DATA TO EXAMINE

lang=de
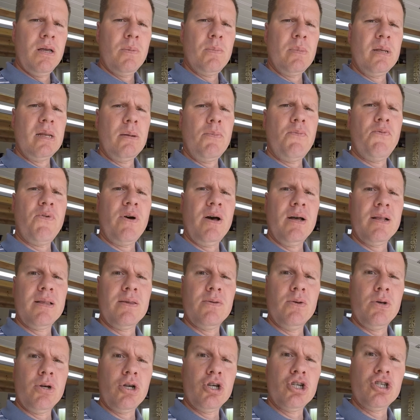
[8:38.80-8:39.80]
mit dem
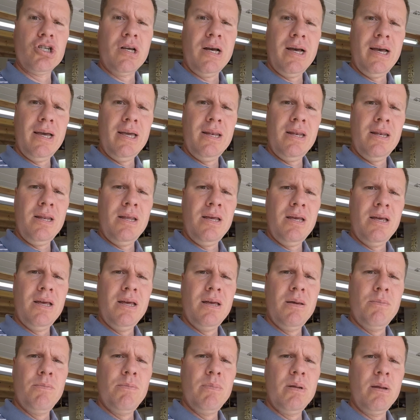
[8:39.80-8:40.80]
Fahrzeugschein,
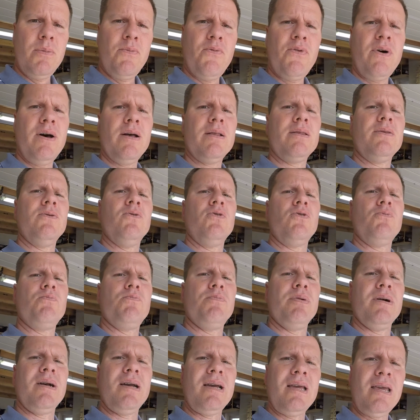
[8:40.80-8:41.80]
mit dem
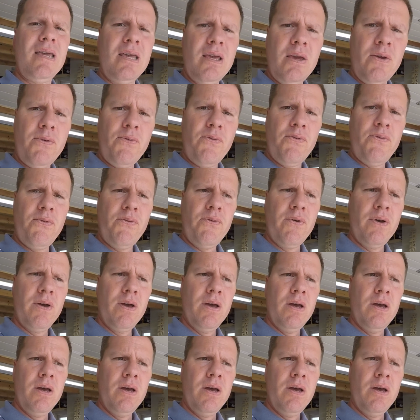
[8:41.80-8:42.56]
Fahrzeugbrief,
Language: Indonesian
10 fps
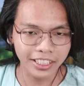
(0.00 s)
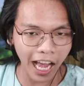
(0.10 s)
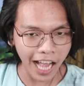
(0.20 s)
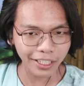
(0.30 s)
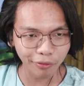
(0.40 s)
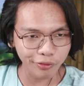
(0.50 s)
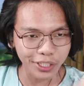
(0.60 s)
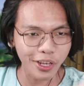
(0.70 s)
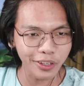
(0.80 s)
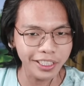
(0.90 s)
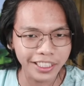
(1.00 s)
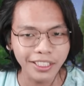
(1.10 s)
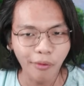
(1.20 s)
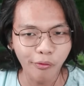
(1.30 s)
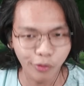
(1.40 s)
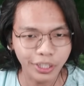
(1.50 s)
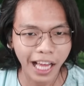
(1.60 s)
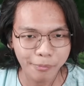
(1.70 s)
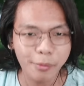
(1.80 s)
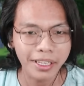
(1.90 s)
Jadi video ini full
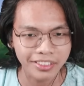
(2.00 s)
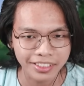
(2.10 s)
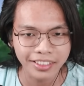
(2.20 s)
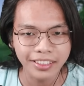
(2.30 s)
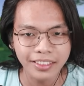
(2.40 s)
kamu mas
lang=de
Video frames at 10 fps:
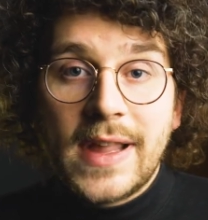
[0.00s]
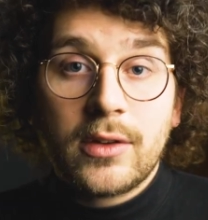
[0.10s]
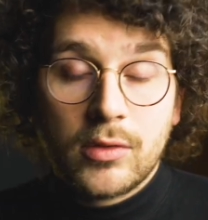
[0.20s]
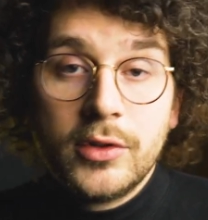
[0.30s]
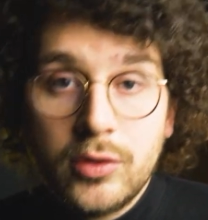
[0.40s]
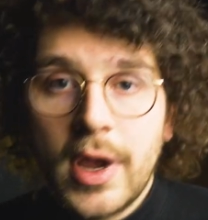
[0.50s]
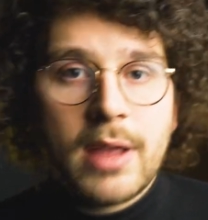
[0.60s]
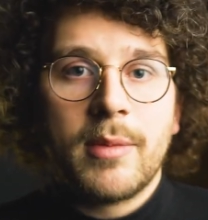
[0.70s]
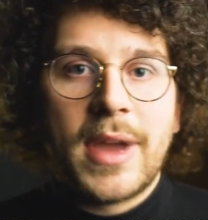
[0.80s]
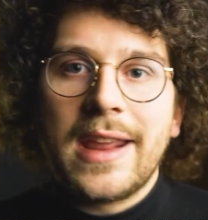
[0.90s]

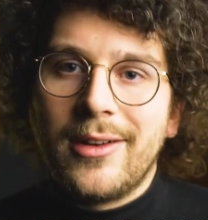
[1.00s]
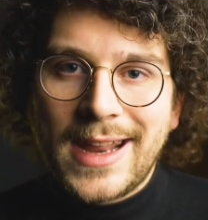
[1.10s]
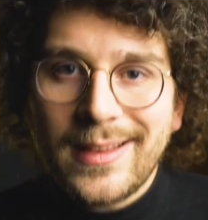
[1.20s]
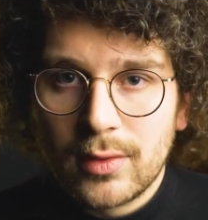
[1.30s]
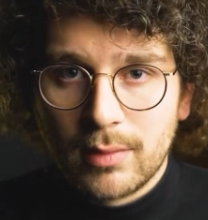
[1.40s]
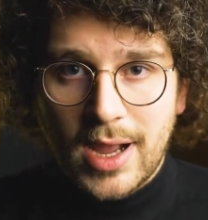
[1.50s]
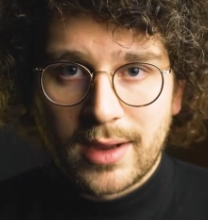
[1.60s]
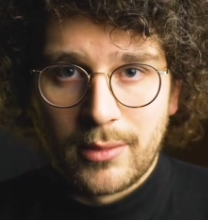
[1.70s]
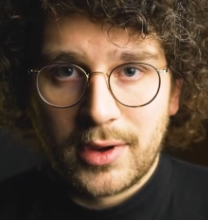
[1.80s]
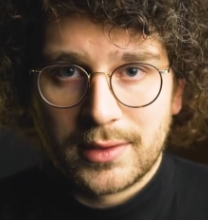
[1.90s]
Weltkulturerbe bei der UNESCO
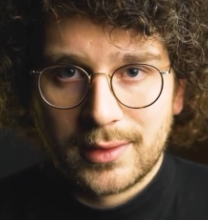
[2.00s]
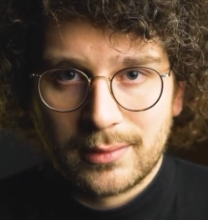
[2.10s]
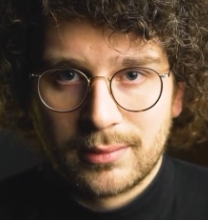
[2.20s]
machen möchte.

TASK REQUIREMENTS
Reproduce the records exactly, images excluded.

SOLUTION
lang=de
[8:38.80-8:39.80]
mit dem
[8:39.80-8:40.80]
Fahrzeugschein,
[8:40.80-8:41.80]
mit dem
[8:41.80-8:42.56]
Fahrzeugbrief,
Language: Indonesian
10 fps
(0.00 s)
(0.10 s)
(0.20 s)
(0.30 s)
(0.40 s)
(0.50 s)
(0.60 s)
(0.70 s)
(0.80 s)
(0.90 s)
(1.00 s)
(1.10 s)
(1.20 s)
(1.30 s)
(1.40 s)
(1.50 s)
(1.60 s)
(1.70 s)
(1.80 s)
(1.90 s)
Jadi video ini full
(2.00 s)
(2.10 s)
(2.20 s)
(2.30 s)
(2.40 s)
kamu mas
lang=de
Video frames at 10 fps:
[0.00s]
[0.10s]
[0.20s]
[0.30s]
[0.40s]
[0.50s]
[0.60s]
[0.70s]
[0.80s]
[0.90s]

[1.00s]
[1.10s]
[1.20s]
[1.30s]
[1.40s]
[1.50s]
[1.60s]
[1.70s]
[1.80s]
[1.90s]
Weltkulturerbe bei der UNESCO
[2.00s]
[2.10s]
[2.20s]
machen möchte.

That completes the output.